- [REQUIRED WORK] Please print every record below exactly as written, leaving out the pictures.

- [MATERIAL SHOWN]
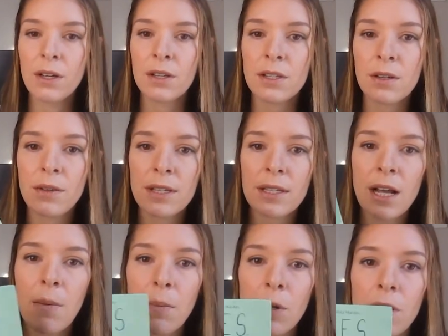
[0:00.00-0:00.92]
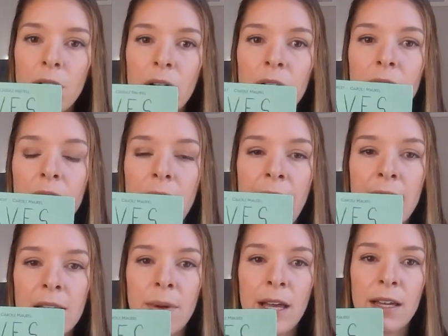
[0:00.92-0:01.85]
so this couple
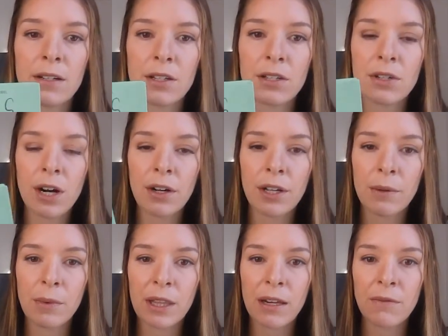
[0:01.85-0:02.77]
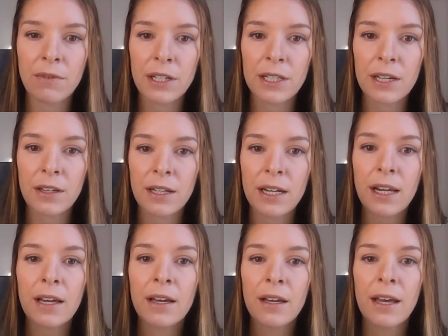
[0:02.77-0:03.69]
has been struggling with
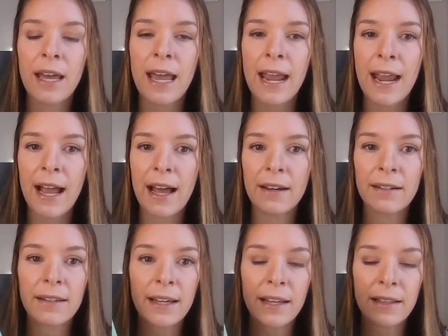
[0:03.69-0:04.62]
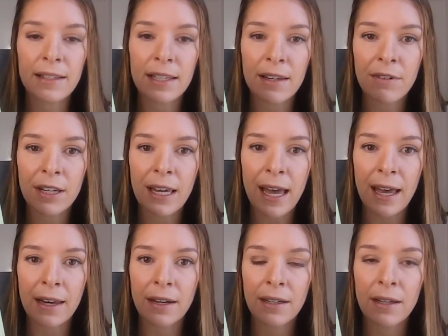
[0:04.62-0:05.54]
infertility and they conceive
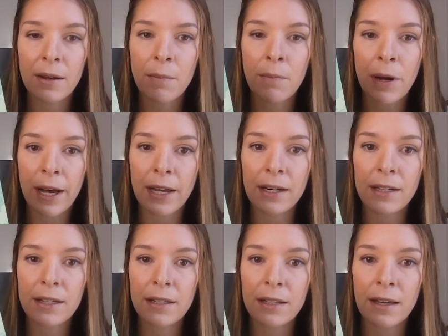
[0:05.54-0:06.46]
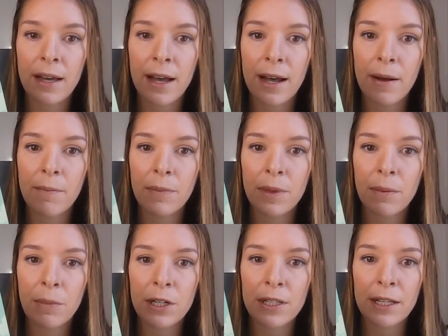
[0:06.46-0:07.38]
again, but um, the
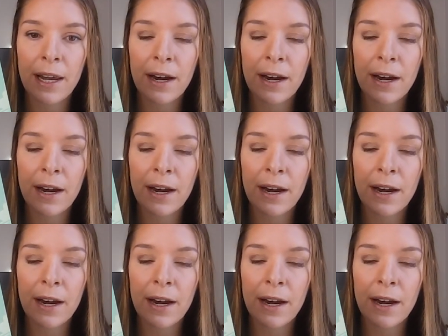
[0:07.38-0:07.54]
person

- [EXERCISE OUTPUT]
[0:00.00-0:00.92]
[0:00.92-0:01.85]
so this couple
[0:01.85-0:02.77]
[0:02.77-0:03.69]
has been struggling with
[0:03.69-0:04.62]
[0:04.62-0:05.54]
infertility and they conceive
[0:05.54-0:06.46]
[0:06.46-0:07.38]
again, but um, the
[0:07.38-0:07.54]
person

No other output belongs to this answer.